[Exercise details] Every record below should be repeated exactly, with the pictures left out.

[Dataset entries]
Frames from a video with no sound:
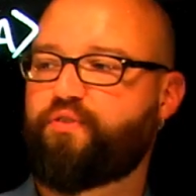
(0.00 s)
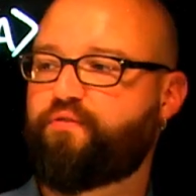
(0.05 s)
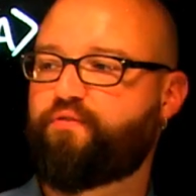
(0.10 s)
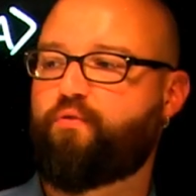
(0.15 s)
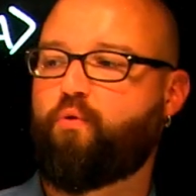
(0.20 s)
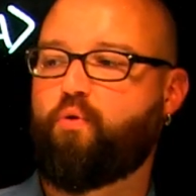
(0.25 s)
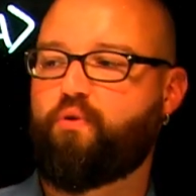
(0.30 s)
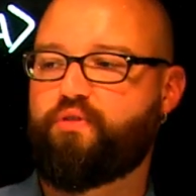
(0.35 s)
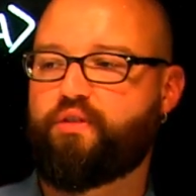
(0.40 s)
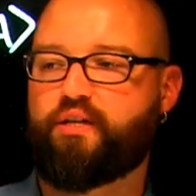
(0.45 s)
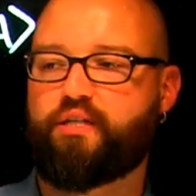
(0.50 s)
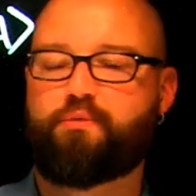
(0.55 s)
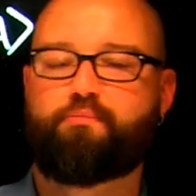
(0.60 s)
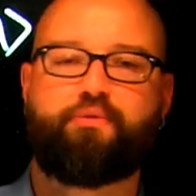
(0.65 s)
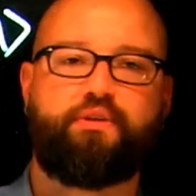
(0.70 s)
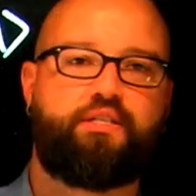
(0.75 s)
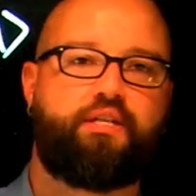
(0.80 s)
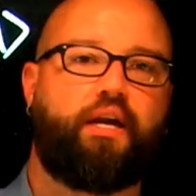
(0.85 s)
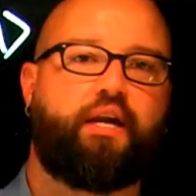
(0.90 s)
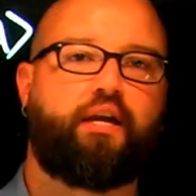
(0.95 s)
for this
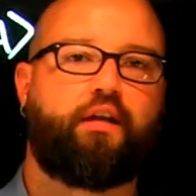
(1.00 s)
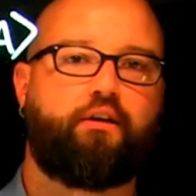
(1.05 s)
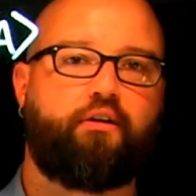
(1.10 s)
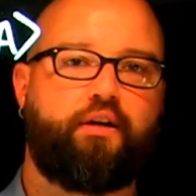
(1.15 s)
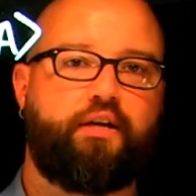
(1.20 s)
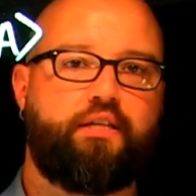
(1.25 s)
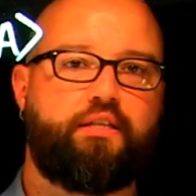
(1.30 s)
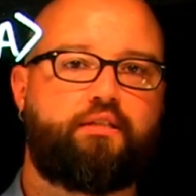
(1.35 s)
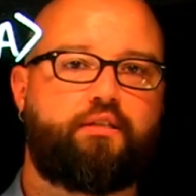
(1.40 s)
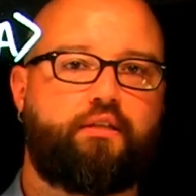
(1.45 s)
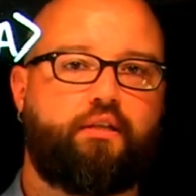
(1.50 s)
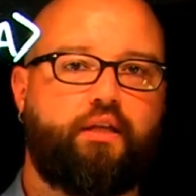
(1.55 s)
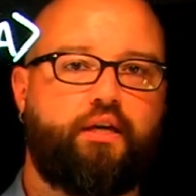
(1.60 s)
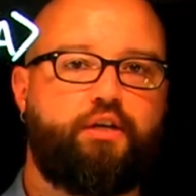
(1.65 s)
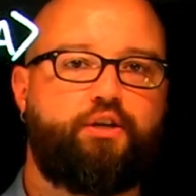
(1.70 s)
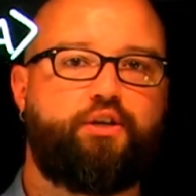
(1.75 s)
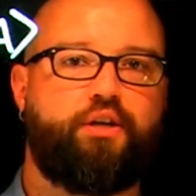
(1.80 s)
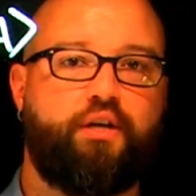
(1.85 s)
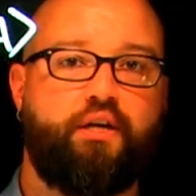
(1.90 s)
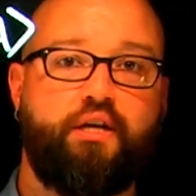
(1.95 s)
particular
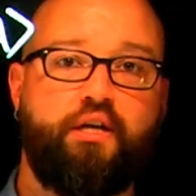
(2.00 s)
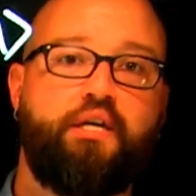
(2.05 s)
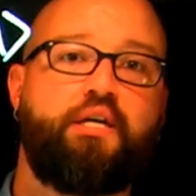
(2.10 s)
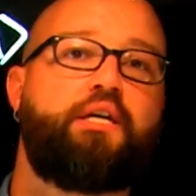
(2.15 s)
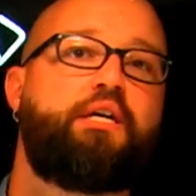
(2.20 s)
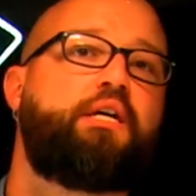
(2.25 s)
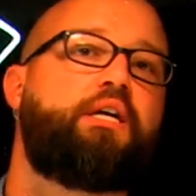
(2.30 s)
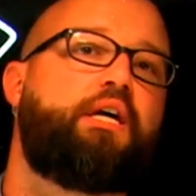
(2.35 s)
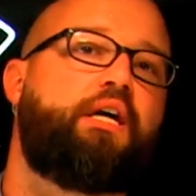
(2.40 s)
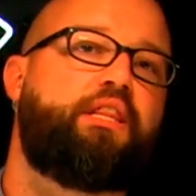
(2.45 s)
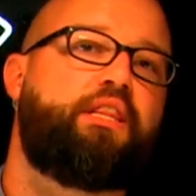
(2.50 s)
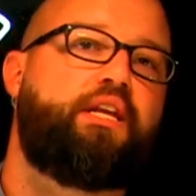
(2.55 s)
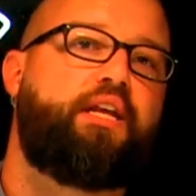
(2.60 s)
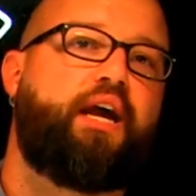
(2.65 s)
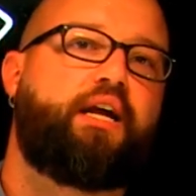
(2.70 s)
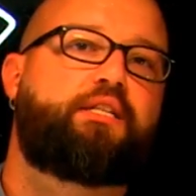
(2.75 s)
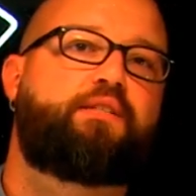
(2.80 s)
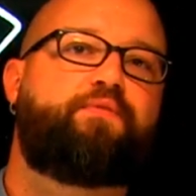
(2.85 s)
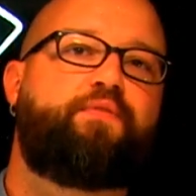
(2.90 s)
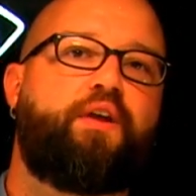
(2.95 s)
installation. In the
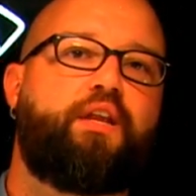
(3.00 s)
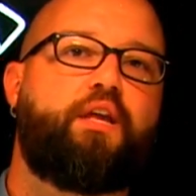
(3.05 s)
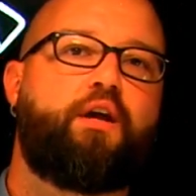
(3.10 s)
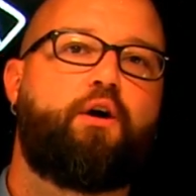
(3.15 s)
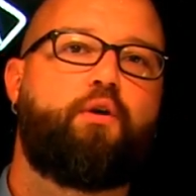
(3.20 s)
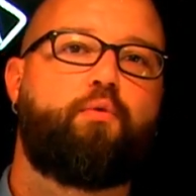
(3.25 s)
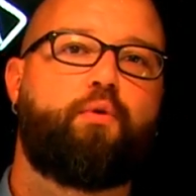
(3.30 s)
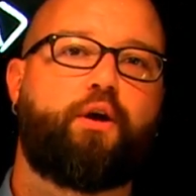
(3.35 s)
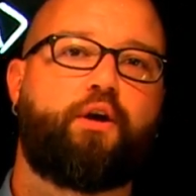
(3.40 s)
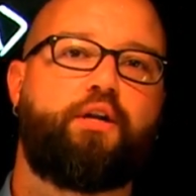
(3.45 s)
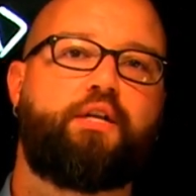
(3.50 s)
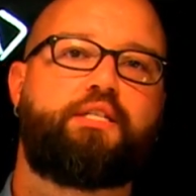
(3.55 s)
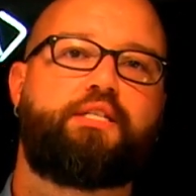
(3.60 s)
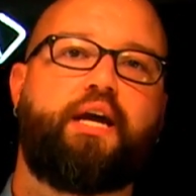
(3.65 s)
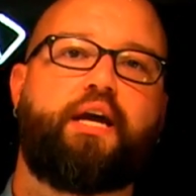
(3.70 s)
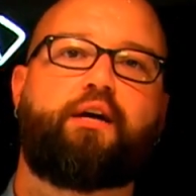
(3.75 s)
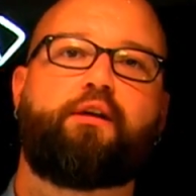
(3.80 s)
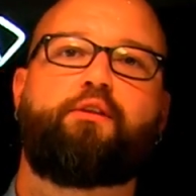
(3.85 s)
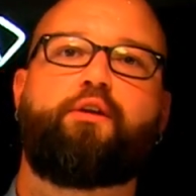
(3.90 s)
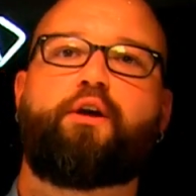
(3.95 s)
next video, we're gonna
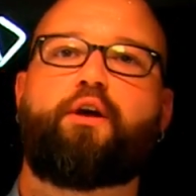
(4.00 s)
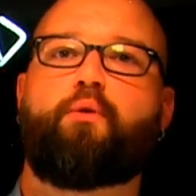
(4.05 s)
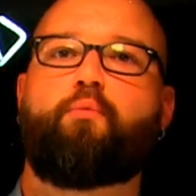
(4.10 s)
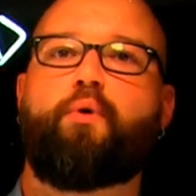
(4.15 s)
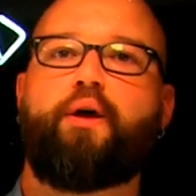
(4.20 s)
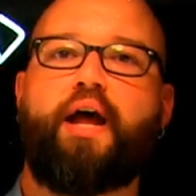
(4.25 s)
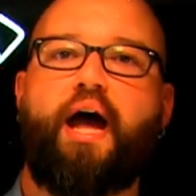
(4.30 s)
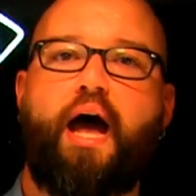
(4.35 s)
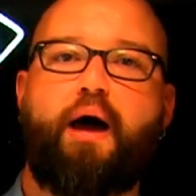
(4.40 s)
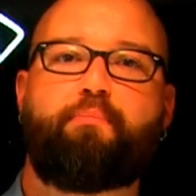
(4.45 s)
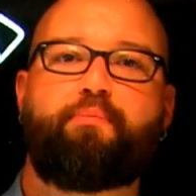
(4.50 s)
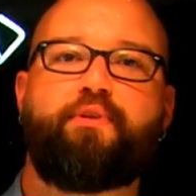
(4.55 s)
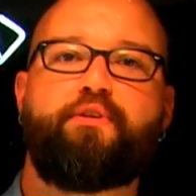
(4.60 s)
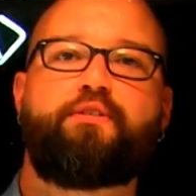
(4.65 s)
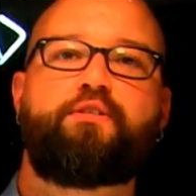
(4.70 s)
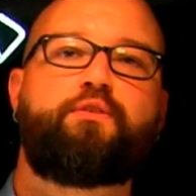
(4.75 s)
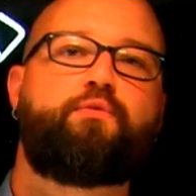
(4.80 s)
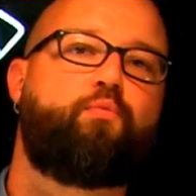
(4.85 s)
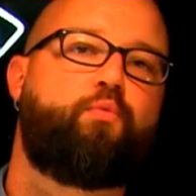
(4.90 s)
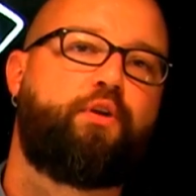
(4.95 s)
take a look at what
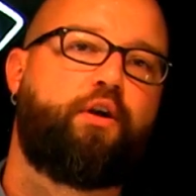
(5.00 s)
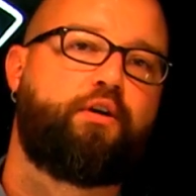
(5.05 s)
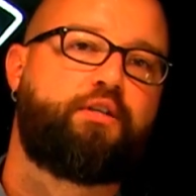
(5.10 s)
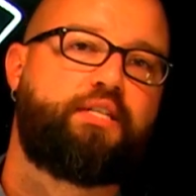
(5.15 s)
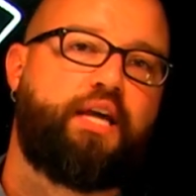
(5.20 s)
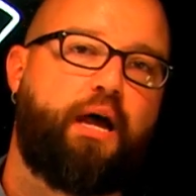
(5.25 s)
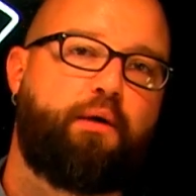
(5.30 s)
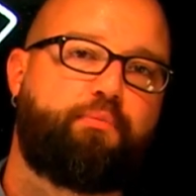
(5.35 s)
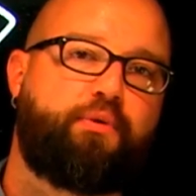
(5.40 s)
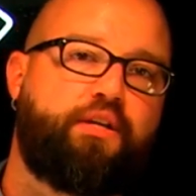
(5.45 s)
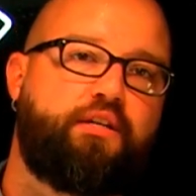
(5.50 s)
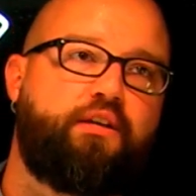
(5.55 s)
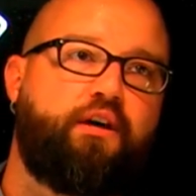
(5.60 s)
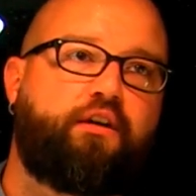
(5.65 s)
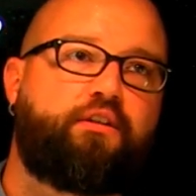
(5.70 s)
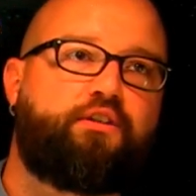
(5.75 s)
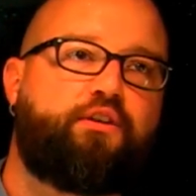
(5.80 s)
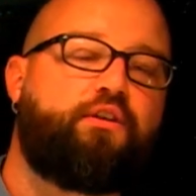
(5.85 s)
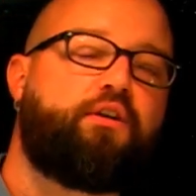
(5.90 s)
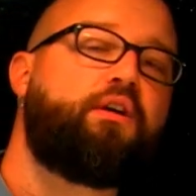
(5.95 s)
happens when our tap
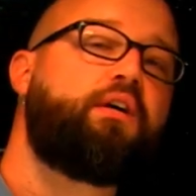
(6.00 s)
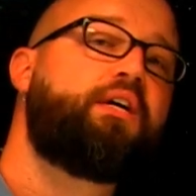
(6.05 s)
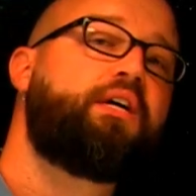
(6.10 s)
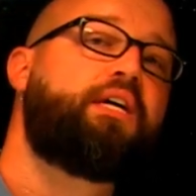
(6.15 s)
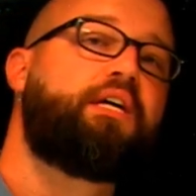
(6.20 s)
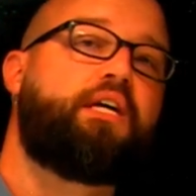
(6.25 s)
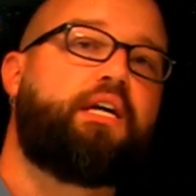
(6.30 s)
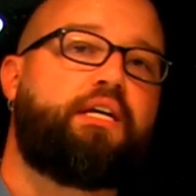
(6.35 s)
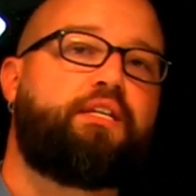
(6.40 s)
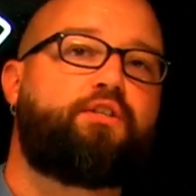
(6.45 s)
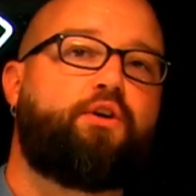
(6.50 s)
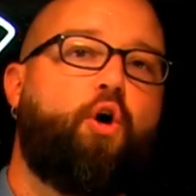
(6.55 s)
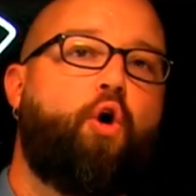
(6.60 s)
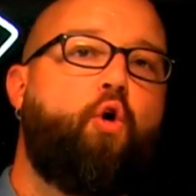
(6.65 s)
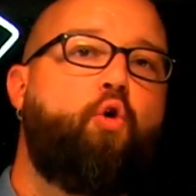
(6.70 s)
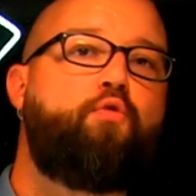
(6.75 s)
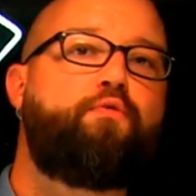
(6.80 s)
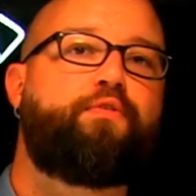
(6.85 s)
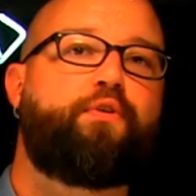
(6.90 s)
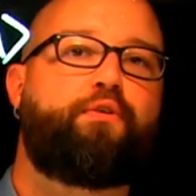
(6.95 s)
conductor is
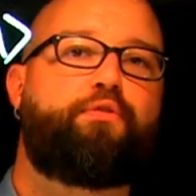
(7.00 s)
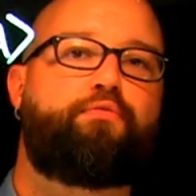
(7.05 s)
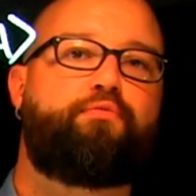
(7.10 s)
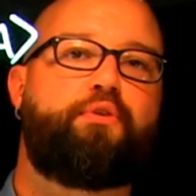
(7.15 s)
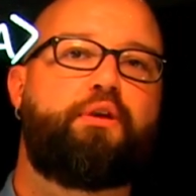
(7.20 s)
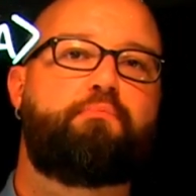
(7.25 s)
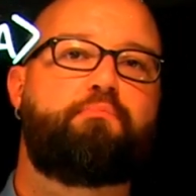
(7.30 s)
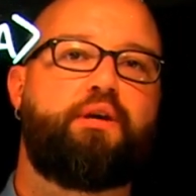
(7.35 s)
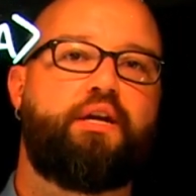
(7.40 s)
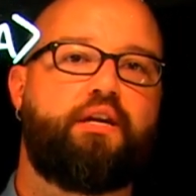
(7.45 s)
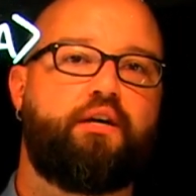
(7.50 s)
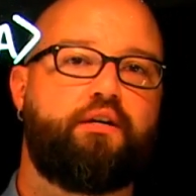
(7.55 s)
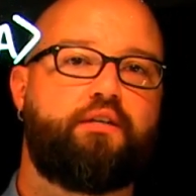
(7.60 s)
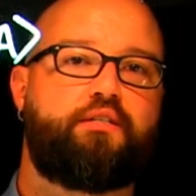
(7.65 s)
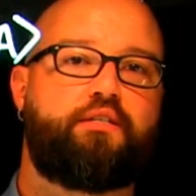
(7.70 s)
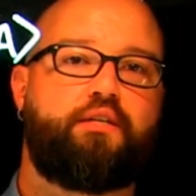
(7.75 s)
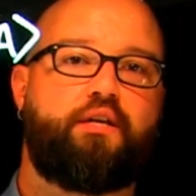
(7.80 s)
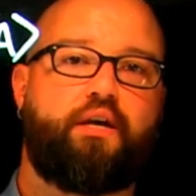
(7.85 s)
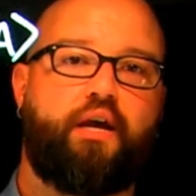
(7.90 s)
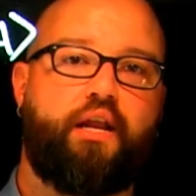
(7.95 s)
over three
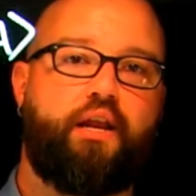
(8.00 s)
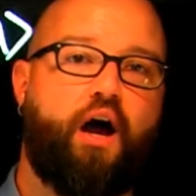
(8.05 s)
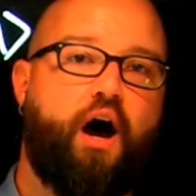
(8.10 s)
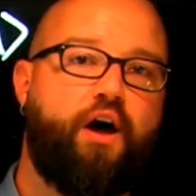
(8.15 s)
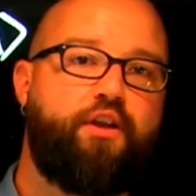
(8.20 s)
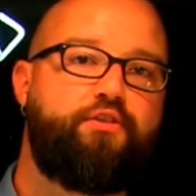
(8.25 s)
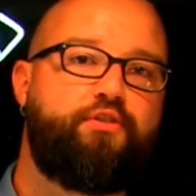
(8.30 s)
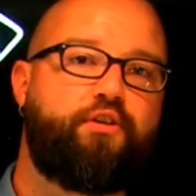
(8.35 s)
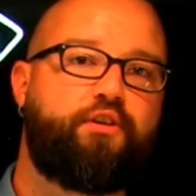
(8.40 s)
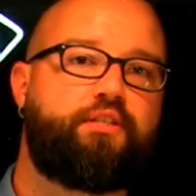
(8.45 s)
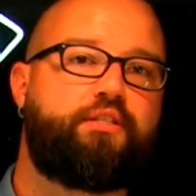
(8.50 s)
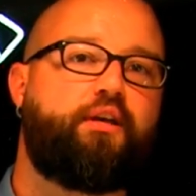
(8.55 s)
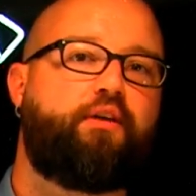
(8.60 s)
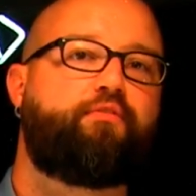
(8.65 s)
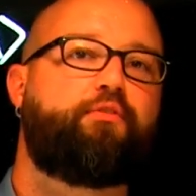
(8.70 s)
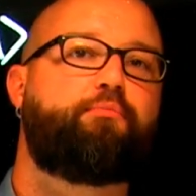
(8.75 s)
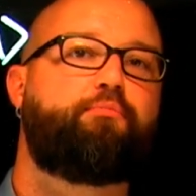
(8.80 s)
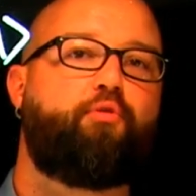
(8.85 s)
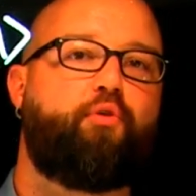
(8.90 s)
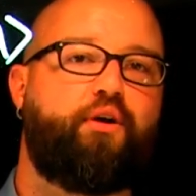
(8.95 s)
meters and under
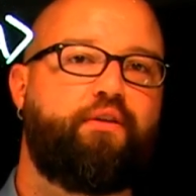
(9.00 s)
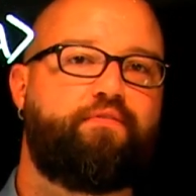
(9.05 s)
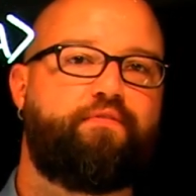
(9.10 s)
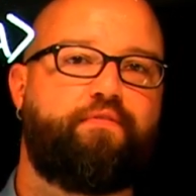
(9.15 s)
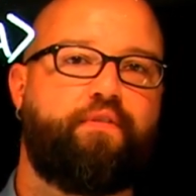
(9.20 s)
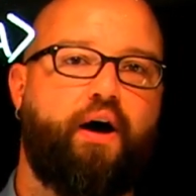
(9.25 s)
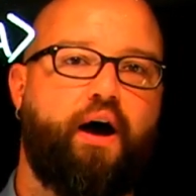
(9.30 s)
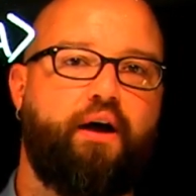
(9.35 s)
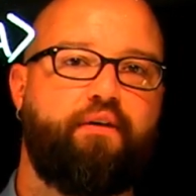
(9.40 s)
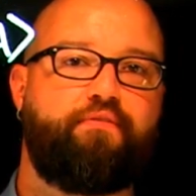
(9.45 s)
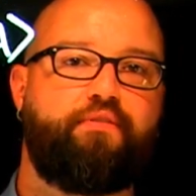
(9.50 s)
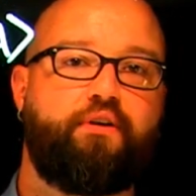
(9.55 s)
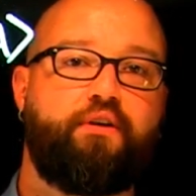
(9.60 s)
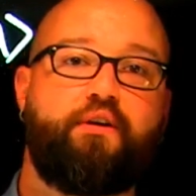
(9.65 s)
7.5.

[Solution for this task]
Frames from a video with no sound:
(0.00 s)
(0.05 s)
(0.10 s)
(0.15 s)
(0.20 s)
(0.25 s)
(0.30 s)
(0.35 s)
(0.40 s)
(0.45 s)
(0.50 s)
(0.55 s)
(0.60 s)
(0.65 s)
(0.70 s)
(0.75 s)
(0.80 s)
(0.85 s)
(0.90 s)
(0.95 s)
for this
(1.00 s)
(1.05 s)
(1.10 s)
(1.15 s)
(1.20 s)
(1.25 s)
(1.30 s)
(1.35 s)
(1.40 s)
(1.45 s)
(1.50 s)
(1.55 s)
(1.60 s)
(1.65 s)
(1.70 s)
(1.75 s)
(1.80 s)
(1.85 s)
(1.90 s)
(1.95 s)
particular
(2.00 s)
(2.05 s)
(2.10 s)
(2.15 s)
(2.20 s)
(2.25 s)
(2.30 s)
(2.35 s)
(2.40 s)
(2.45 s)
(2.50 s)
(2.55 s)
(2.60 s)
(2.65 s)
(2.70 s)
(2.75 s)
(2.80 s)
(2.85 s)
(2.90 s)
(2.95 s)
installation. In the
(3.00 s)
(3.05 s)
(3.10 s)
(3.15 s)
(3.20 s)
(3.25 s)
(3.30 s)
(3.35 s)
(3.40 s)
(3.45 s)
(3.50 s)
(3.55 s)
(3.60 s)
(3.65 s)
(3.70 s)
(3.75 s)
(3.80 s)
(3.85 s)
(3.90 s)
(3.95 s)
next video, we're gonna
(4.00 s)
(4.05 s)
(4.10 s)
(4.15 s)
(4.20 s)
(4.25 s)
(4.30 s)
(4.35 s)
(4.40 s)
(4.45 s)
(4.50 s)
(4.55 s)
(4.60 s)
(4.65 s)
(4.70 s)
(4.75 s)
(4.80 s)
(4.85 s)
(4.90 s)
(4.95 s)
take a look at what
(5.00 s)
(5.05 s)
(5.10 s)
(5.15 s)
(5.20 s)
(5.25 s)
(5.30 s)
(5.35 s)
(5.40 s)
(5.45 s)
(5.50 s)
(5.55 s)
(5.60 s)
(5.65 s)
(5.70 s)
(5.75 s)
(5.80 s)
(5.85 s)
(5.90 s)
(5.95 s)
happens when our tap
(6.00 s)
(6.05 s)
(6.10 s)
(6.15 s)
(6.20 s)
(6.25 s)
(6.30 s)
(6.35 s)
(6.40 s)
(6.45 s)
(6.50 s)
(6.55 s)
(6.60 s)
(6.65 s)
(6.70 s)
(6.75 s)
(6.80 s)
(6.85 s)
(6.90 s)
(6.95 s)
conductor is
(7.00 s)
(7.05 s)
(7.10 s)
(7.15 s)
(7.20 s)
(7.25 s)
(7.30 s)
(7.35 s)
(7.40 s)
(7.45 s)
(7.50 s)
(7.55 s)
(7.60 s)
(7.65 s)
(7.70 s)
(7.75 s)
(7.80 s)
(7.85 s)
(7.90 s)
(7.95 s)
over three
(8.00 s)
(8.05 s)
(8.10 s)
(8.15 s)
(8.20 s)
(8.25 s)
(8.30 s)
(8.35 s)
(8.40 s)
(8.45 s)
(8.50 s)
(8.55 s)
(8.60 s)
(8.65 s)
(8.70 s)
(8.75 s)
(8.80 s)
(8.85 s)
(8.90 s)
(8.95 s)
meters and under
(9.00 s)
(9.05 s)
(9.10 s)
(9.15 s)
(9.20 s)
(9.25 s)
(9.30 s)
(9.35 s)
(9.40 s)
(9.45 s)
(9.50 s)
(9.55 s)
(9.60 s)
(9.65 s)
7.5.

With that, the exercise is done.